Saved data entries:
--------

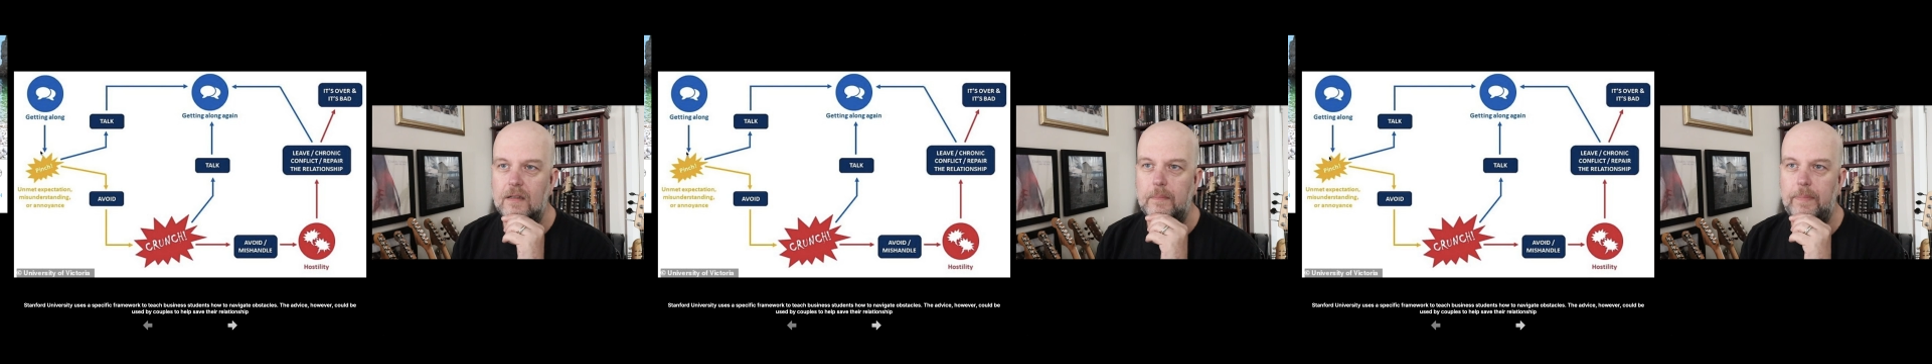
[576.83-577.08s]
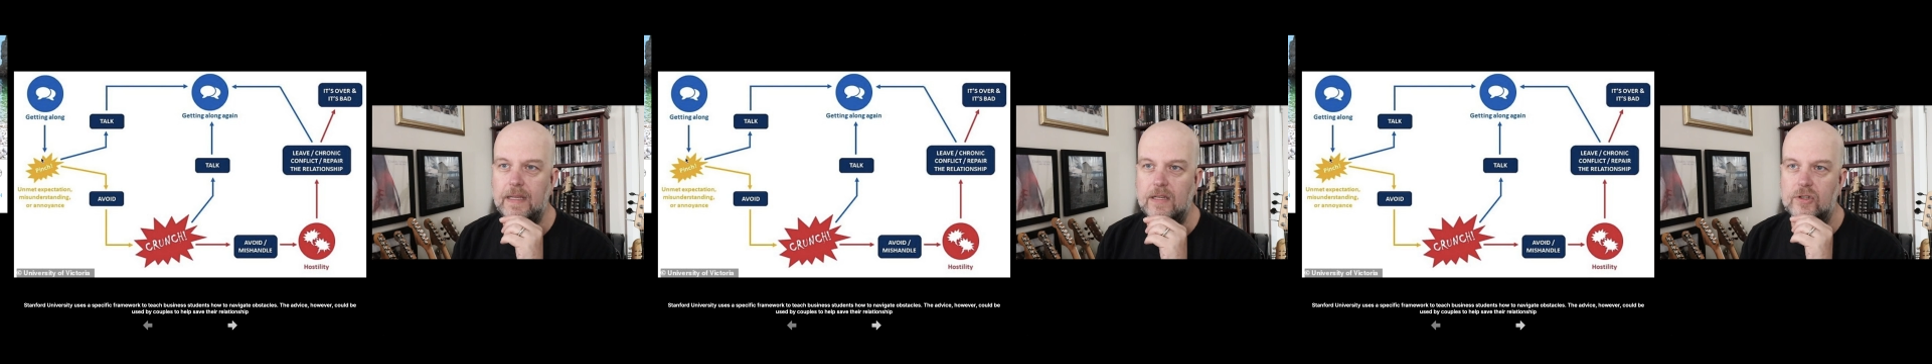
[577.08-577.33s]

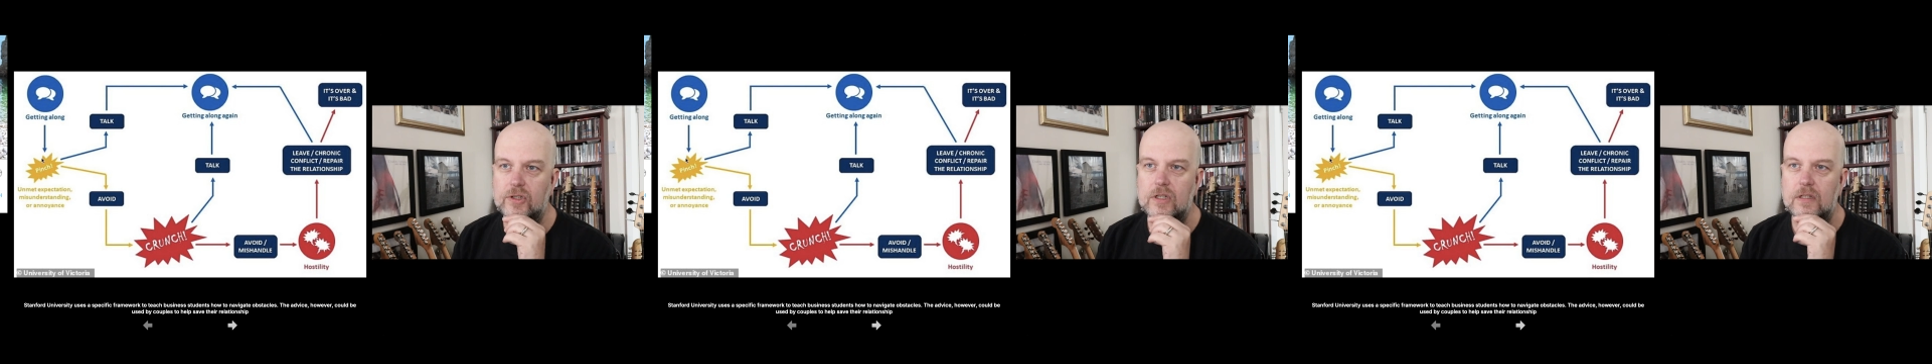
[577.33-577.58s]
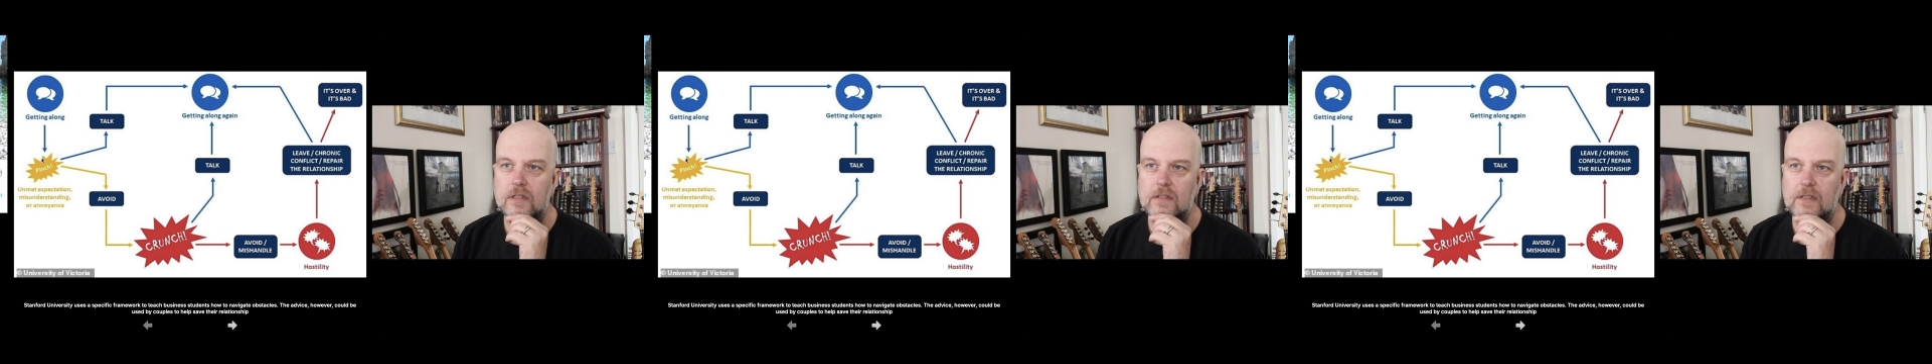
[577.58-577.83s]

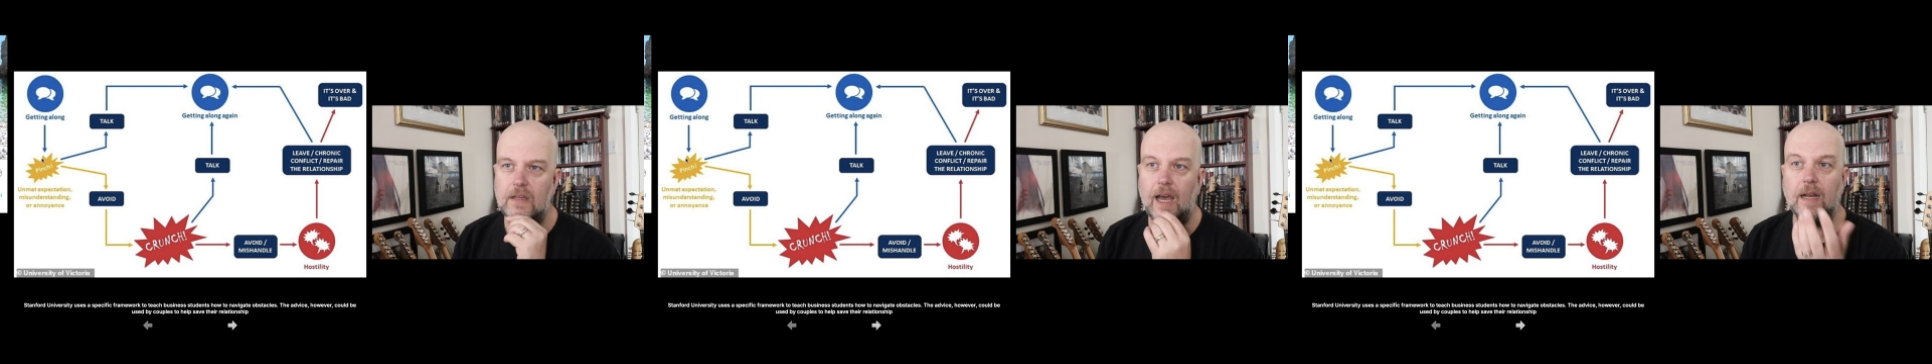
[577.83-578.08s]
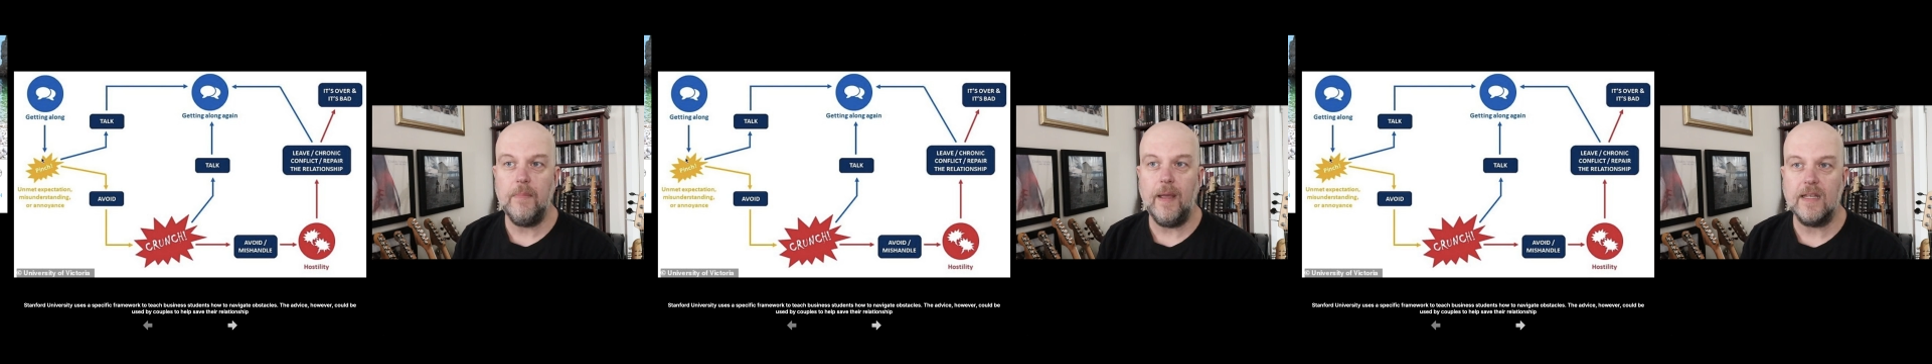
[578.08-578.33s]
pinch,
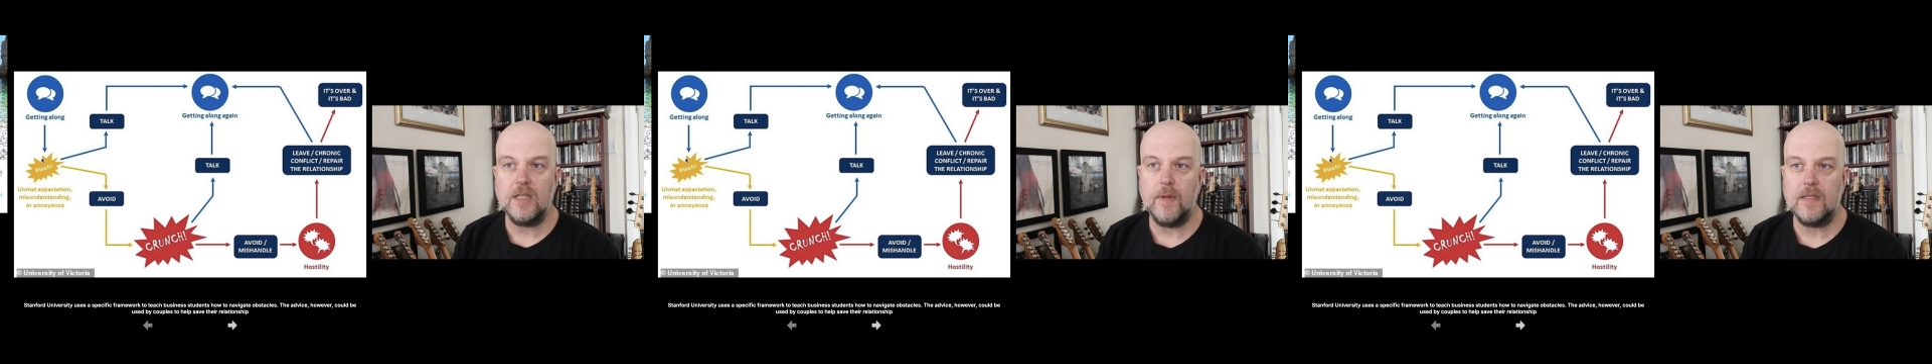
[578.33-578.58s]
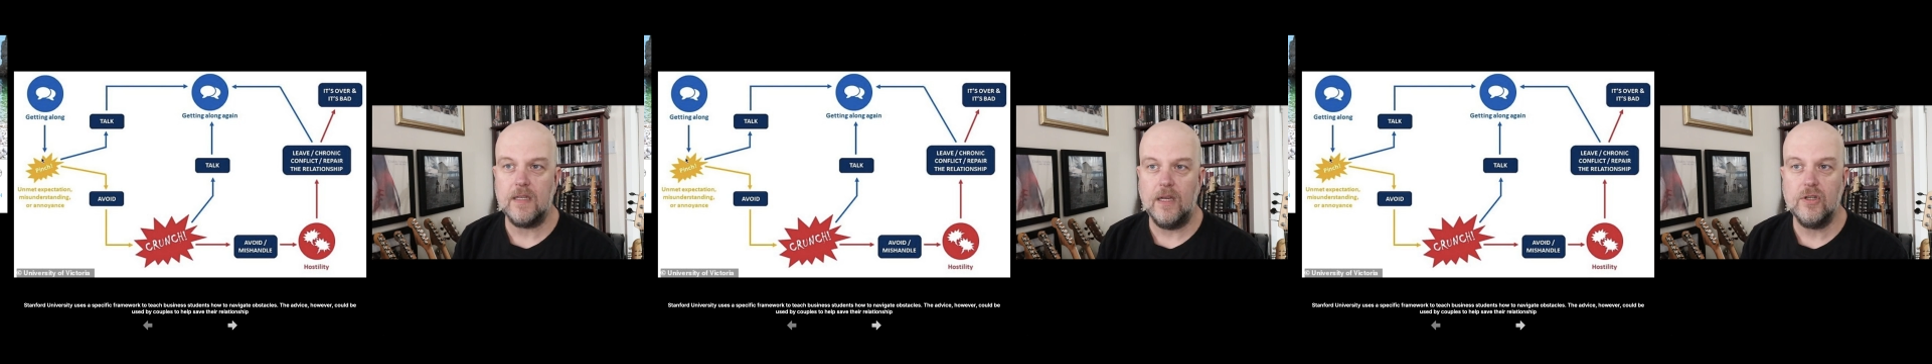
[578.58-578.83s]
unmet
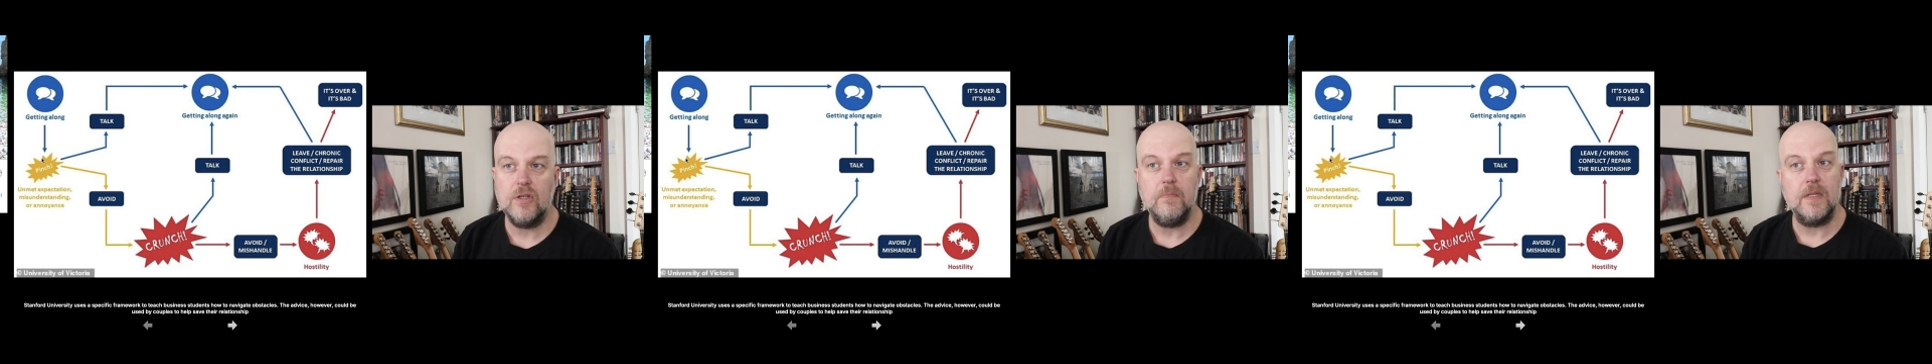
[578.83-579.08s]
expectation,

--------

WORK TASK: Reproduce every entry exactly, but omit each picture.

FINISHED EXERCISE:
[576.83-577.08s]
[577.08-577.33s]

[577.33-577.58s]
[577.58-577.83s]

[577.83-578.08s]
[578.08-578.33s]
pinch,
[578.33-578.58s]
[578.58-578.83s]
unmet
[578.83-579.08s]
expectation,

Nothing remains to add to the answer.